Screening performance and characteristics of breast cancer detected in the Mammography Screening with Artificial Intelligence trial (MASAI): a randomised, controlled, parallel-group, non-inferiority, single-blinded, screening accuracy study.

Background: Emerging evidence suggests that artificial intelligence (AI) can increase cancer detection in mammography screening while reducing screen-reading workload, but further understanding of the clinical impact is needed.

Methods: In this randomised, controlled, parallel-group, non-inferiority, single-blinded, screening-accuracy study, done within the Swedish national screening programme, women recruited at four screening sites in southwest Sweden (Malmö, Lund, Landskrona, and Trelleborg) who were eligible for mammography screening were randomly allocated (1:1) to AI-supported screening or standard double reading. The AI system (Transpara version 1.7.0 ScreenPoint Medical, Nijmegen, Netherlands) was used to triage screening examinations to single or double reading and as detection support highlighting suspicious findings. This is a protocol-defined analysis of the secondary outcome measures of recall, cancer detection, false-positive rates, positive predictive value of recall, type and stage of cancer detected, and screen-reading workload. This trial is registered at ClinicalTrials.gov, NCT04838756 and is closed to accrual.

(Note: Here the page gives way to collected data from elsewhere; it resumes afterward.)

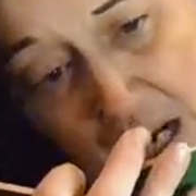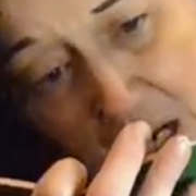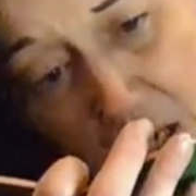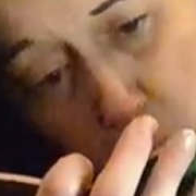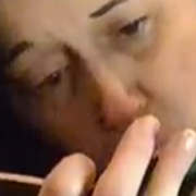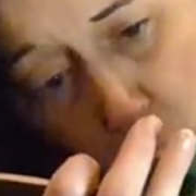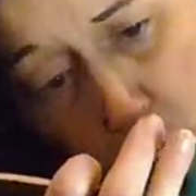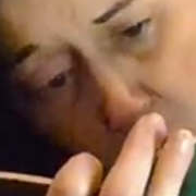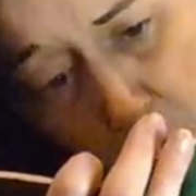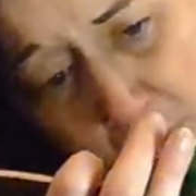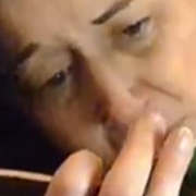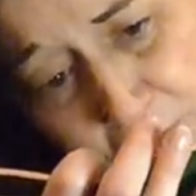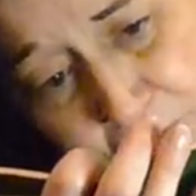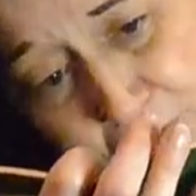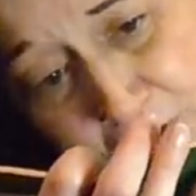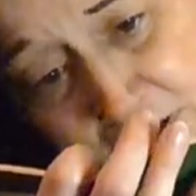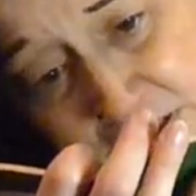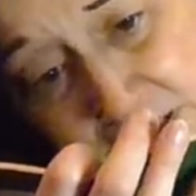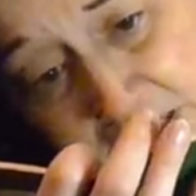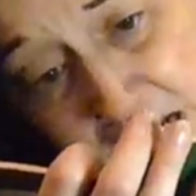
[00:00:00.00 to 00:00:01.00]
A warm and
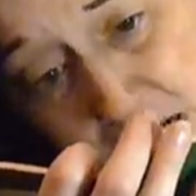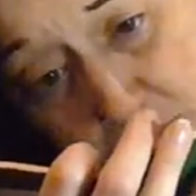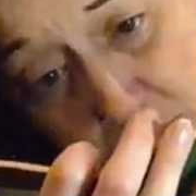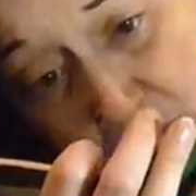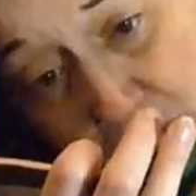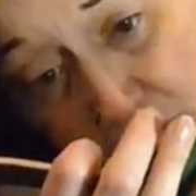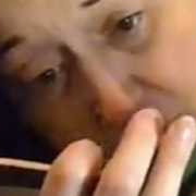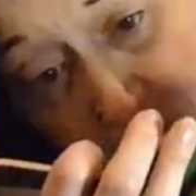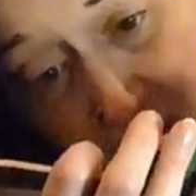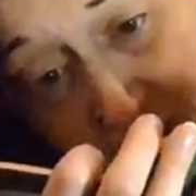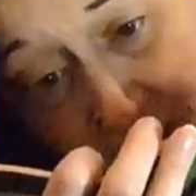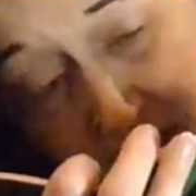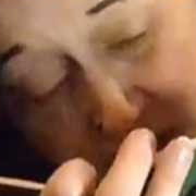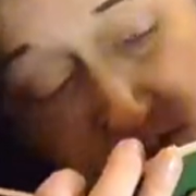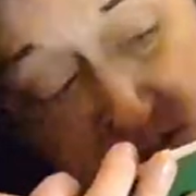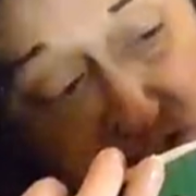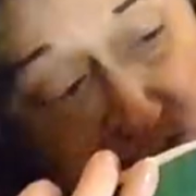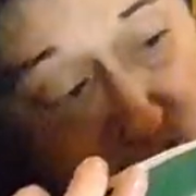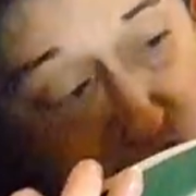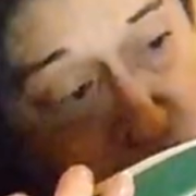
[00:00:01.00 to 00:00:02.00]
friendly
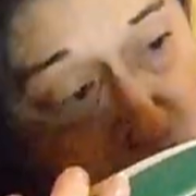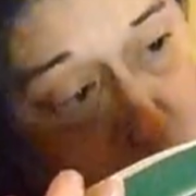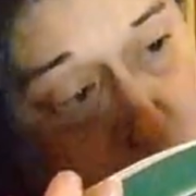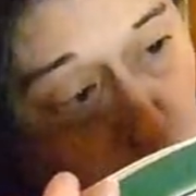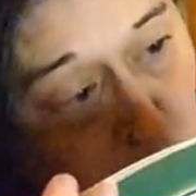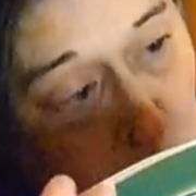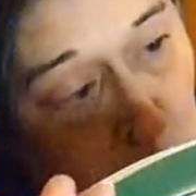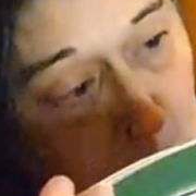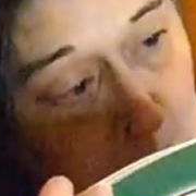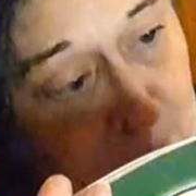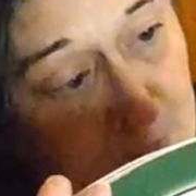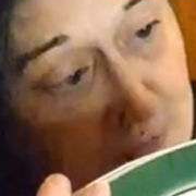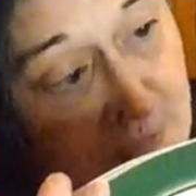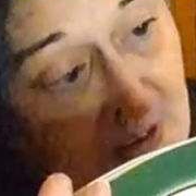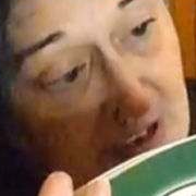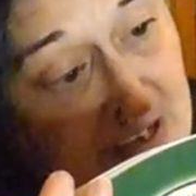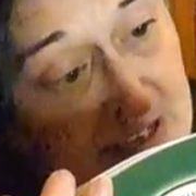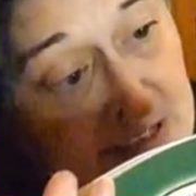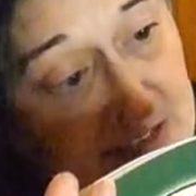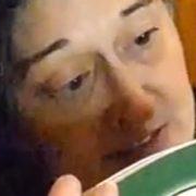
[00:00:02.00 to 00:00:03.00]
atmosphere still
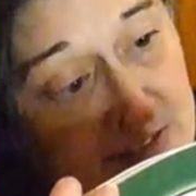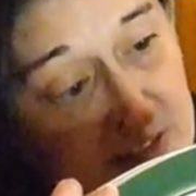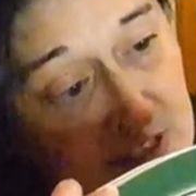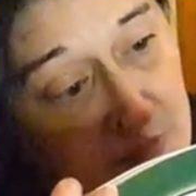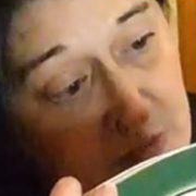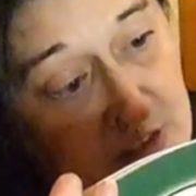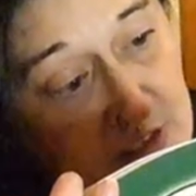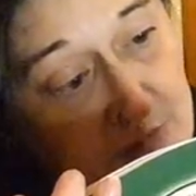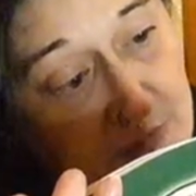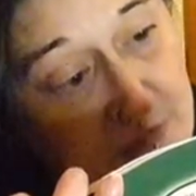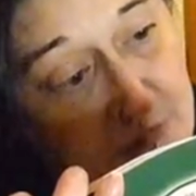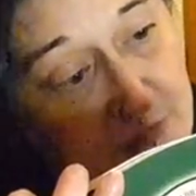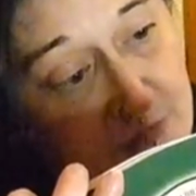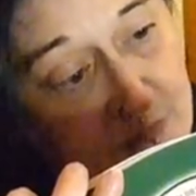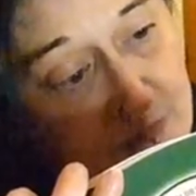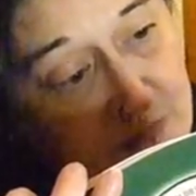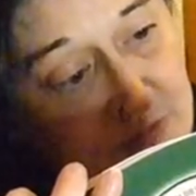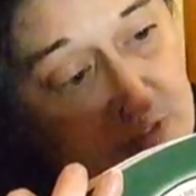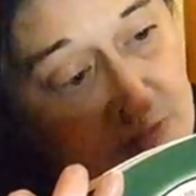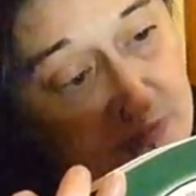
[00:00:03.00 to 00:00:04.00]
pervades the
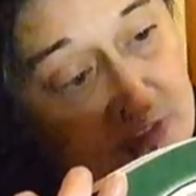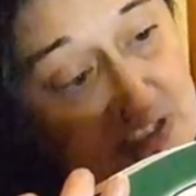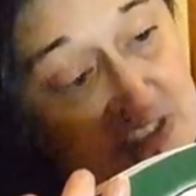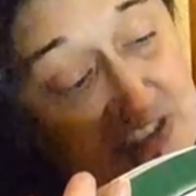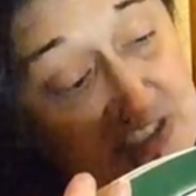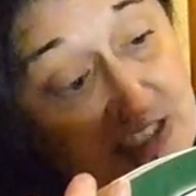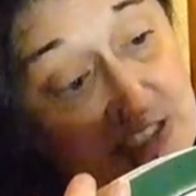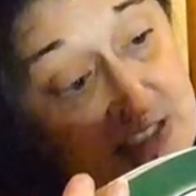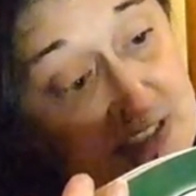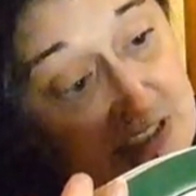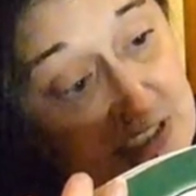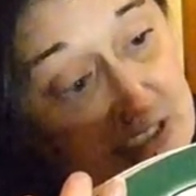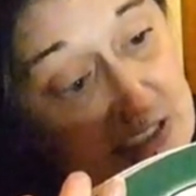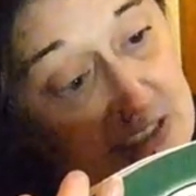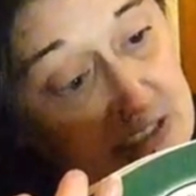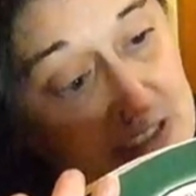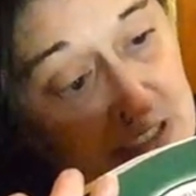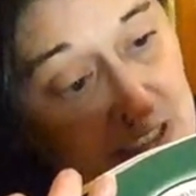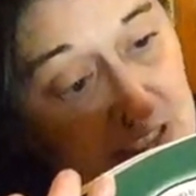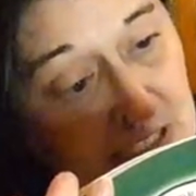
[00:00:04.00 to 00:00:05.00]

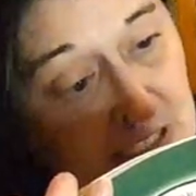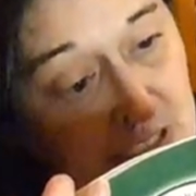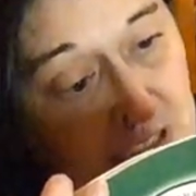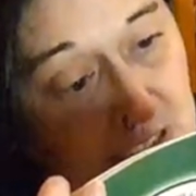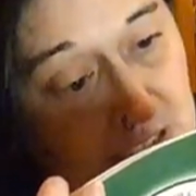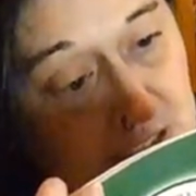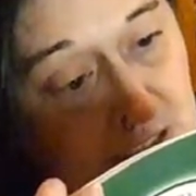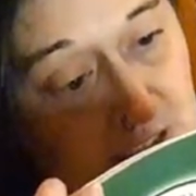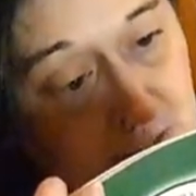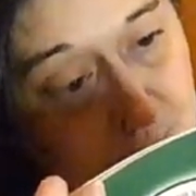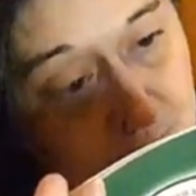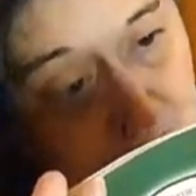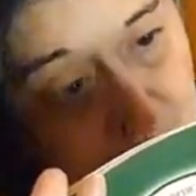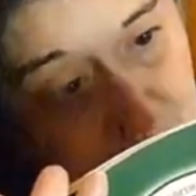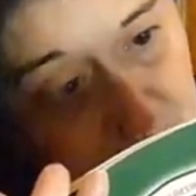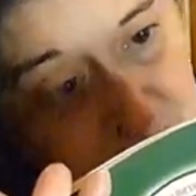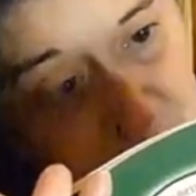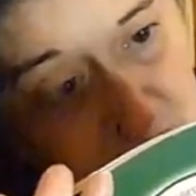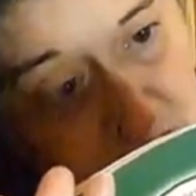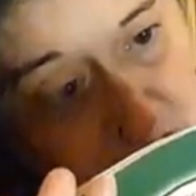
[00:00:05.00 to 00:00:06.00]
vicinity,
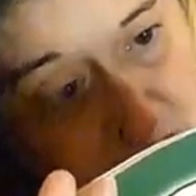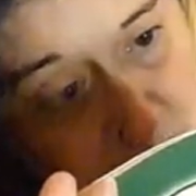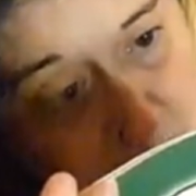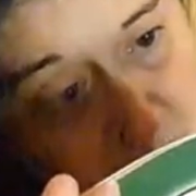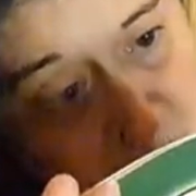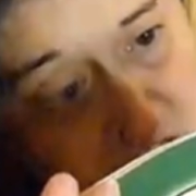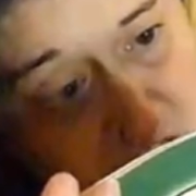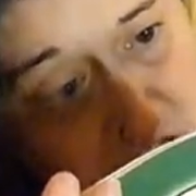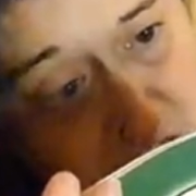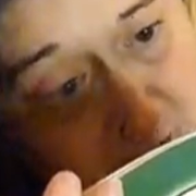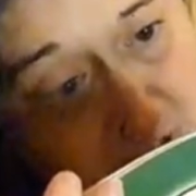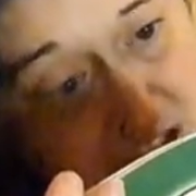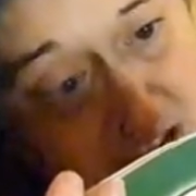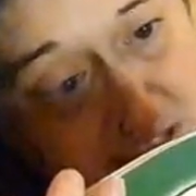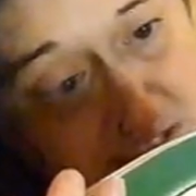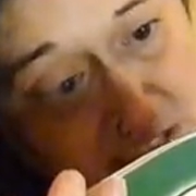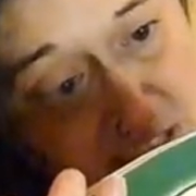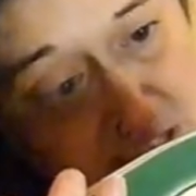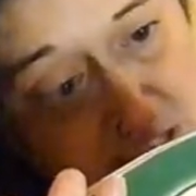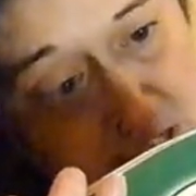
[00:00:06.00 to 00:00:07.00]

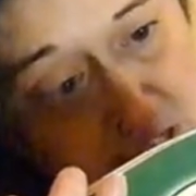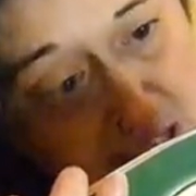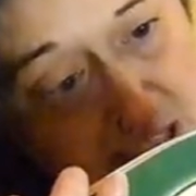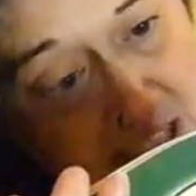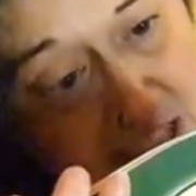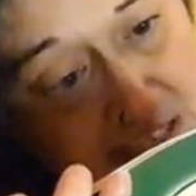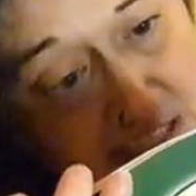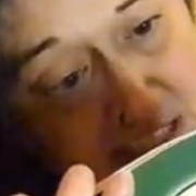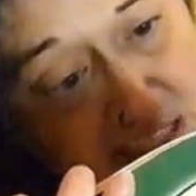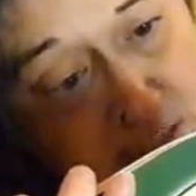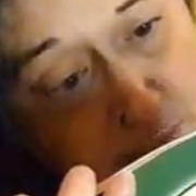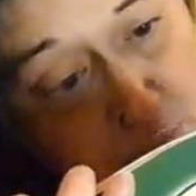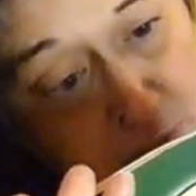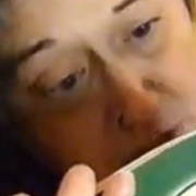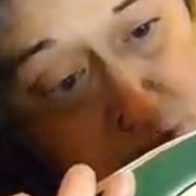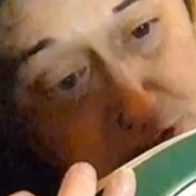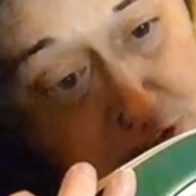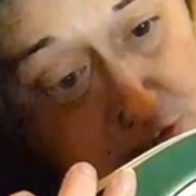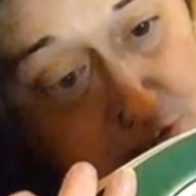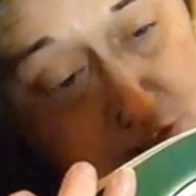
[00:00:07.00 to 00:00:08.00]
ameliorating any
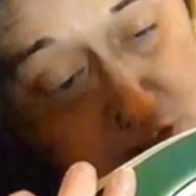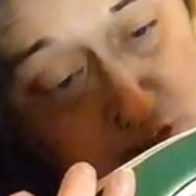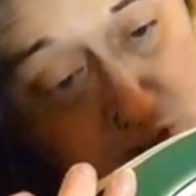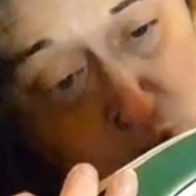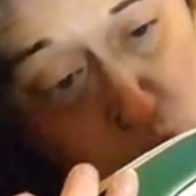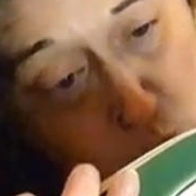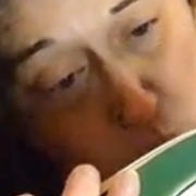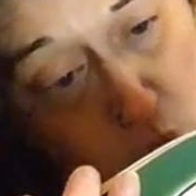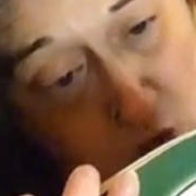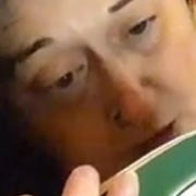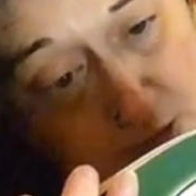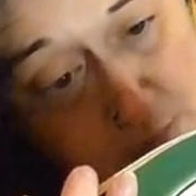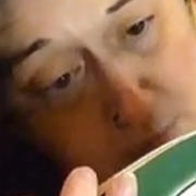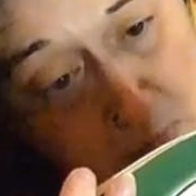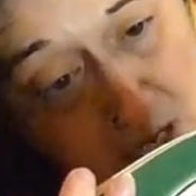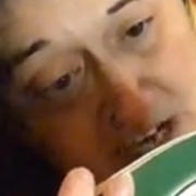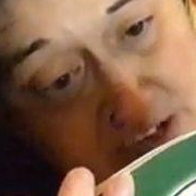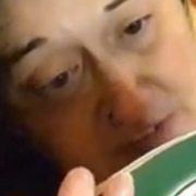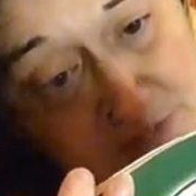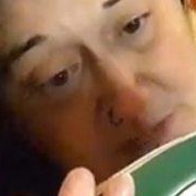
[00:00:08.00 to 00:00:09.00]
spookiness one
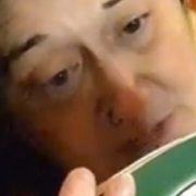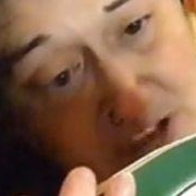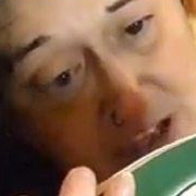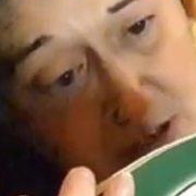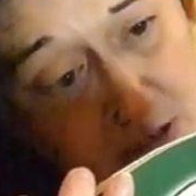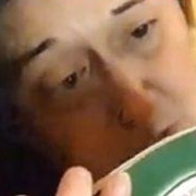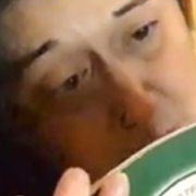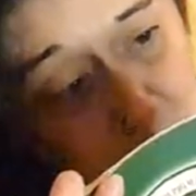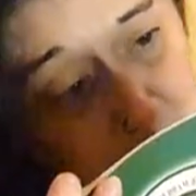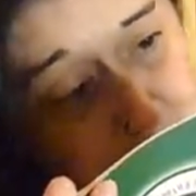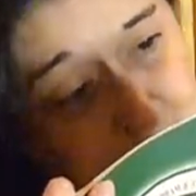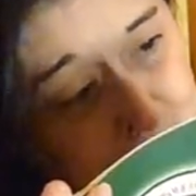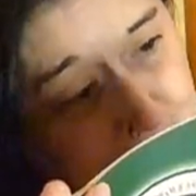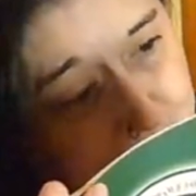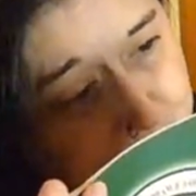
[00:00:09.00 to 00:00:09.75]
might feel.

Findings: Between April 12, 2021, and Dec 7, 2022, 105 934 women were randomly assigned to the intervention or control group. 19 women were excluded from the analysis. The median age was 53·7 years (IQR 46·5-63·2). AI-supported screening among 53 043 participants resulted in 338 detected cancers and 1110 recalls. Standard screening among 52 872 participants resulted in 262 detected cancers and 1027 recalls. Cancer-detection rates were 6·4 per 1000 (95% CI 5·7-7·1) screened participants in the intervention group and 5·0 per 1000 (4·4-5·6) in the control group, a ratio of 1·29 (95% CI 1·09-1·51; p=0·0021). AI-supported screening resulted in an increased detection of invasive cancers (270 vs 217, a proportion ratio of 1·24 [95% CI 1·04-1·48]), wich were mainly small lymph-node negative cancers (58 more T1, 46 more lymph-node negative, and 21 more non-luminal A). AI-supported screening also resulted in an increased detection of in situ cancers (68 vs 45, a proportion ratio of 1·51 [1·03-2·19]), with about half of the increased detection being high-grade in situ cancer (12 more nuclear grade III, and no increase in nuclear grade I). The recall and false-positive rate were not significantly higher in the intervention group (a ratio of 1·08 [95% CI 0·99-1·17; p=0·084] and 1·01 [0·91-1·11; p=0·92], respectively). The positive predictive value of recall was significantly higher in the intervention group compared with the control group, with a ratio of 1·19 (95% CI 1·04-1·37; p=0·012). There were 61 248 screen readings in the intervention group and 109 692 in the control group, resulting in a 44·2% reduction in the screen-reading workload.

Interpretation: The findings suggest that AI contributes to the early detection of clinically relevant breast cancer and reduces screen-reading workload without increasing false positives.

Funding: Swedish Cancer Society, Confederation of Regional Cancer Centres, and Swedish governmental funding for clinical research.